Funny...because people elsewhere often say that real mink oil is not good for leather and will cause it to rot. And if snow seal doesn't allow the leather to breathe, why would the red wing product that is also mostly beaswax not behave in exactly the same way?

I think most people don't know what they are talking about but since all of the products work about the same, they can get by. Its not that they are malicious, the probably honestly believe that one thing is better than the other, possibly even from personal experience...but when the sample size is one, anything can happen (maybe Sno-seal "ruined" a pair of boots that were actually made with faulty leather or had some other bad treatment while the next pair that lasted forever with red wing dressing was just a better pair of boots).

Who knows...I'm out of sno-seal so I am going to try some Obenauf's LP on some boots that have not yet been waterproofed (and then probably use it again when it is time for a fresh coat on my Katahdins).

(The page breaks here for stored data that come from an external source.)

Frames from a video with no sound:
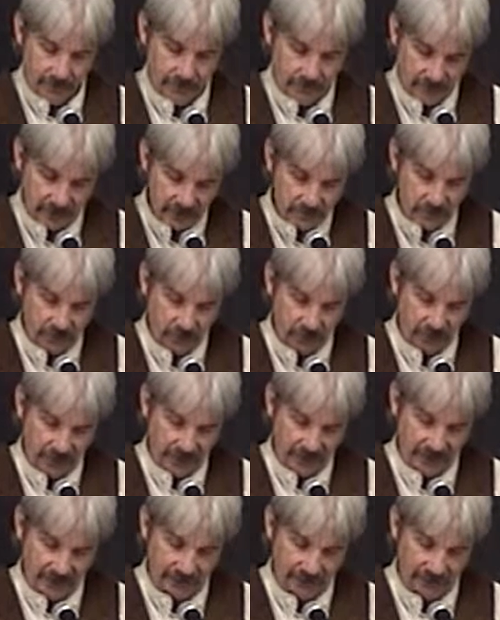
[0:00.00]
The people
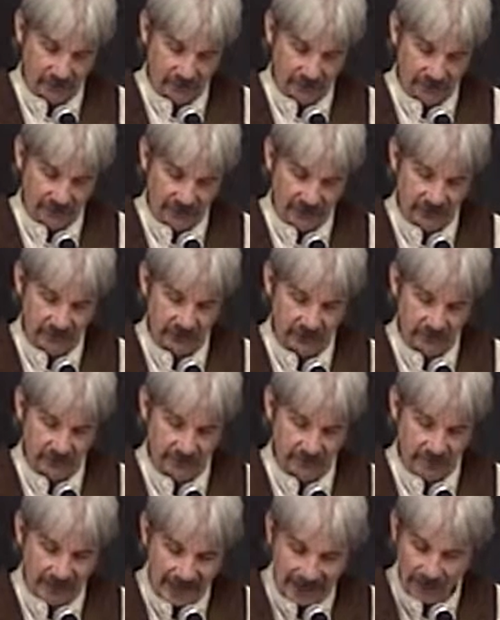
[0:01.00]
connect the possession
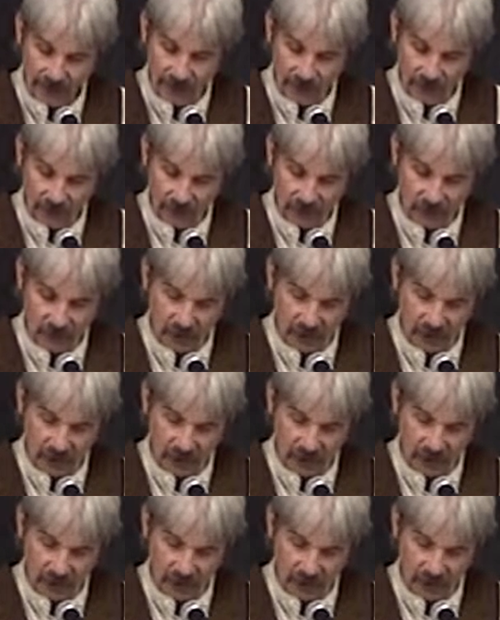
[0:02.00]
of power or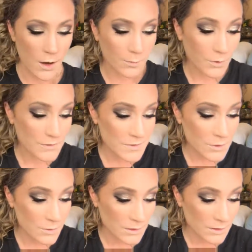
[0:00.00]
I'm going to
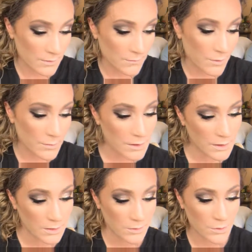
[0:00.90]
go in for my
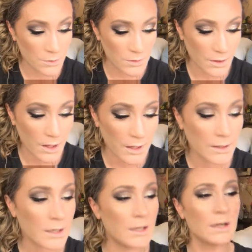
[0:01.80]
inner corner
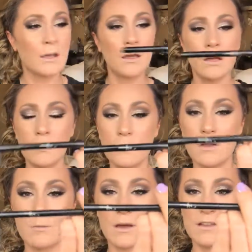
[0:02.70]
highlight
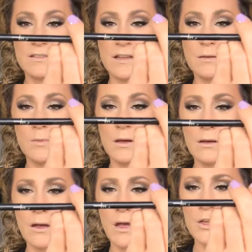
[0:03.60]
using my
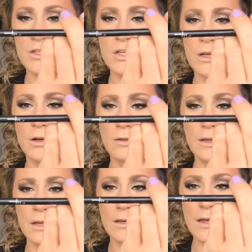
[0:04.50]
Sigma
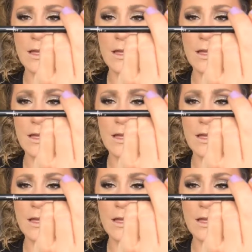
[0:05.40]
Shader Lid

Nothing wrong with the sno-seal...I just want to try the Cadillac of boot-goop.
post #867 of 1273
0063f2df.jpg

3 years
post #868 of 1273
I wear these a lot in the winter ... they are my main boot for snow and salty slush on weekends and days off.

I sized up so I could wear wigwam socks and an orthotic. When it's really cold I can swap out the orthotic for a wool liner.

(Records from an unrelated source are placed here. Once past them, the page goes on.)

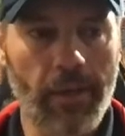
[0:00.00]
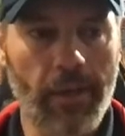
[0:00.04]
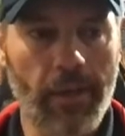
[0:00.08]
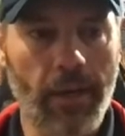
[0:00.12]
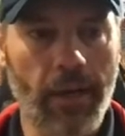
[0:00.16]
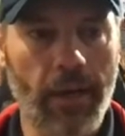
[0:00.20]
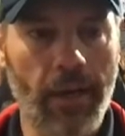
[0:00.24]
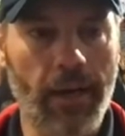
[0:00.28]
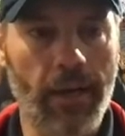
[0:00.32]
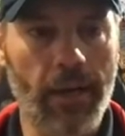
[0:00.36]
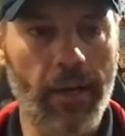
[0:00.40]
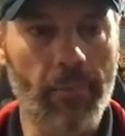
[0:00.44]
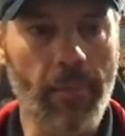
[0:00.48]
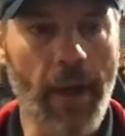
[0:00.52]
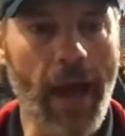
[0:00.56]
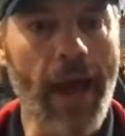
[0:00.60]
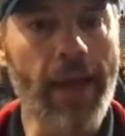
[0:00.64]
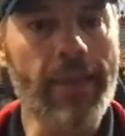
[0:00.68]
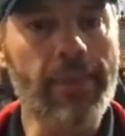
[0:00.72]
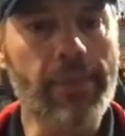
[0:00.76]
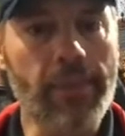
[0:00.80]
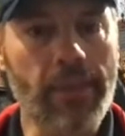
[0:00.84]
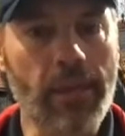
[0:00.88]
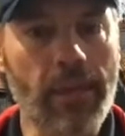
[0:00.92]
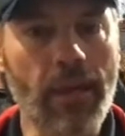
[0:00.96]
I
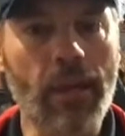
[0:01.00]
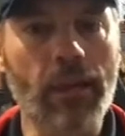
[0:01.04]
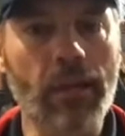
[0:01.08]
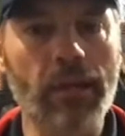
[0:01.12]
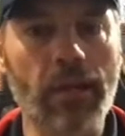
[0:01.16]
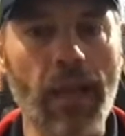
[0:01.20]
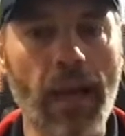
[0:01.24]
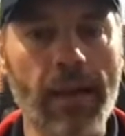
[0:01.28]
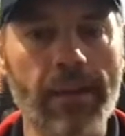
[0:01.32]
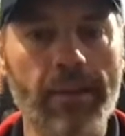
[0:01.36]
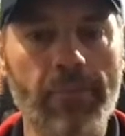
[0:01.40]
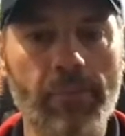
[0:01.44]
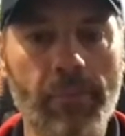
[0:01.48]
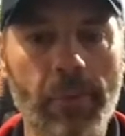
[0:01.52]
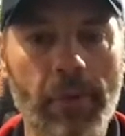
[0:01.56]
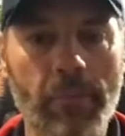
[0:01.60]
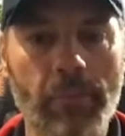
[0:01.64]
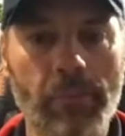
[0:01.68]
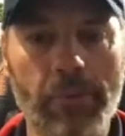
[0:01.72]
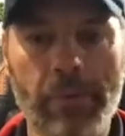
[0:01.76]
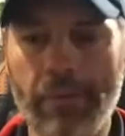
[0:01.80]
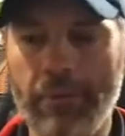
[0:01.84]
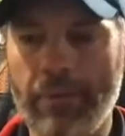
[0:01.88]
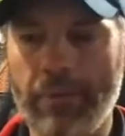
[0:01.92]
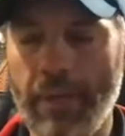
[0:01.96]
think a lot of
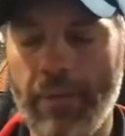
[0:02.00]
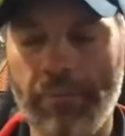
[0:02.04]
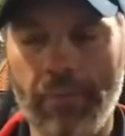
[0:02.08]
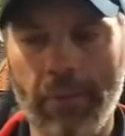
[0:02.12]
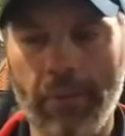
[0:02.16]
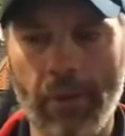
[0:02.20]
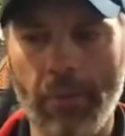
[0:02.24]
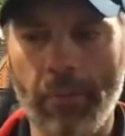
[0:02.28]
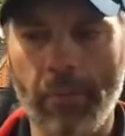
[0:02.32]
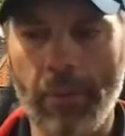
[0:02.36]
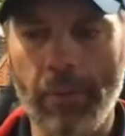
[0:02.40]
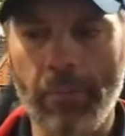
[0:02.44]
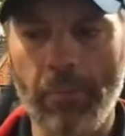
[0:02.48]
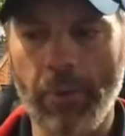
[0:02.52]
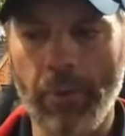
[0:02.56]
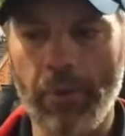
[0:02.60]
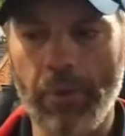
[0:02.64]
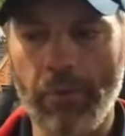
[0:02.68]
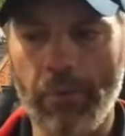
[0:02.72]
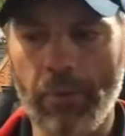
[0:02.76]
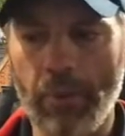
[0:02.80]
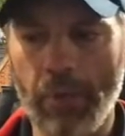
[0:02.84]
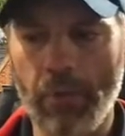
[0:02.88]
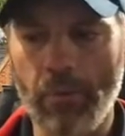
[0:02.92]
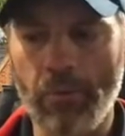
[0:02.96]
people, there definitely are people
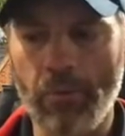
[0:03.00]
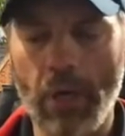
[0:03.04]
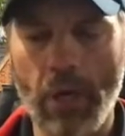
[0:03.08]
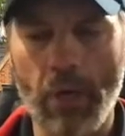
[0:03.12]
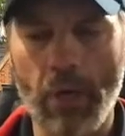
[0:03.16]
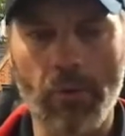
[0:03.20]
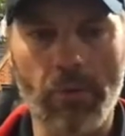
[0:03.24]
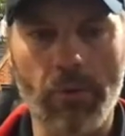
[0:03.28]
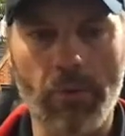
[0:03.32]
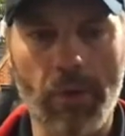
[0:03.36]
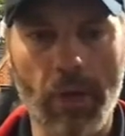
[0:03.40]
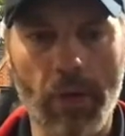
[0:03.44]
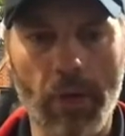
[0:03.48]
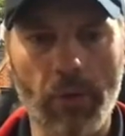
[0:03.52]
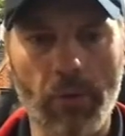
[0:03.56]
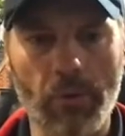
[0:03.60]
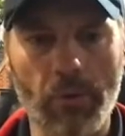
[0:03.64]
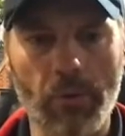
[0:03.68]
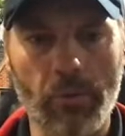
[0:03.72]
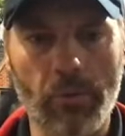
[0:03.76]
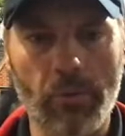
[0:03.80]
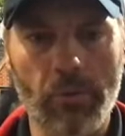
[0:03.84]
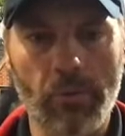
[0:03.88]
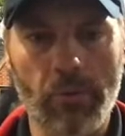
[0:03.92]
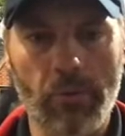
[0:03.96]
who don't know
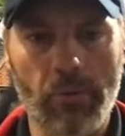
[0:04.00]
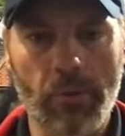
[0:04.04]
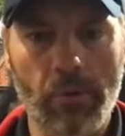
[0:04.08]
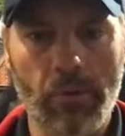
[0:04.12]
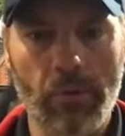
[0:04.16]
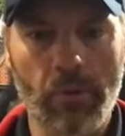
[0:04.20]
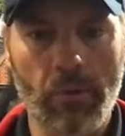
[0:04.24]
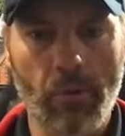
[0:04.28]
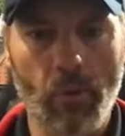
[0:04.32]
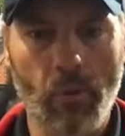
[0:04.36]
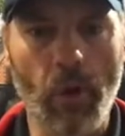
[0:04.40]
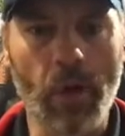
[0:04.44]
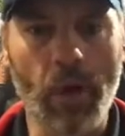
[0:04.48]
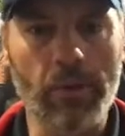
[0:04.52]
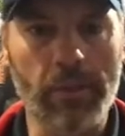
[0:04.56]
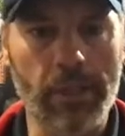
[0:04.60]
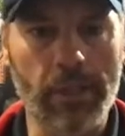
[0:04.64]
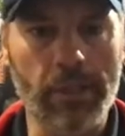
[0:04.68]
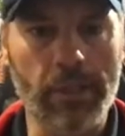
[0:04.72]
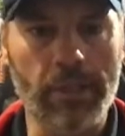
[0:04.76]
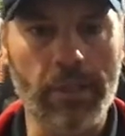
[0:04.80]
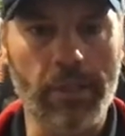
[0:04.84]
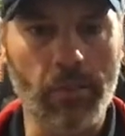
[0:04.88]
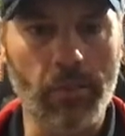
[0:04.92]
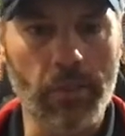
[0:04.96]
Walt
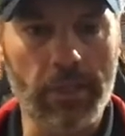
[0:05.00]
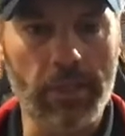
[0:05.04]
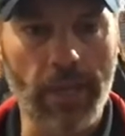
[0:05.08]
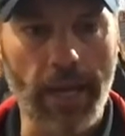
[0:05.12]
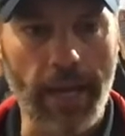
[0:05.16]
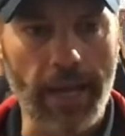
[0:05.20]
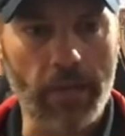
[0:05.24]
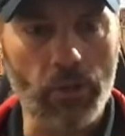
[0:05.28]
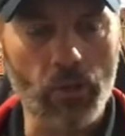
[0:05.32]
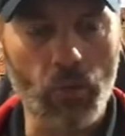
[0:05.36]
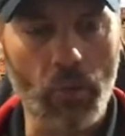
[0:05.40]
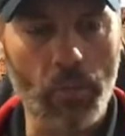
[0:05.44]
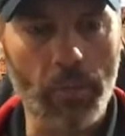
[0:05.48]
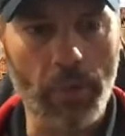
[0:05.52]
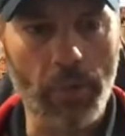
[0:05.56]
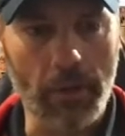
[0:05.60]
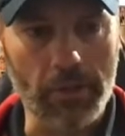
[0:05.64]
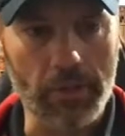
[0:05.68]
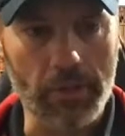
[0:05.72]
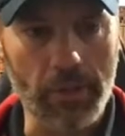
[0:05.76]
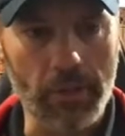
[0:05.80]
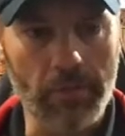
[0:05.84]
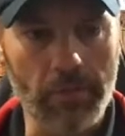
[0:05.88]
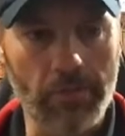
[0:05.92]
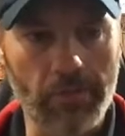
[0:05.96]
Disney was an actual
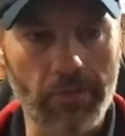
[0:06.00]
person.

At three years they are as good as new. Good deal for the price, esp. with that code.
post #869 of 1273
Sno-Seal will not harm leather in any way. FYI, "mink oil" is just a label--it's usually made from lard.

The important thing is to stay away from petroleum products. I use Sno-Seal and Obenauf's LP on my boots.
post #870 of 1273

Can anyone confirm that the J. Crew boot fits the same as the LL Bean one?  I want the LL Bean one and there is a J Crew close by.  If they are the same I can maybe try a J Crew on and determine my size before ordering.  My tennis shoes are all 9.5's but I wear a 9 in Danners.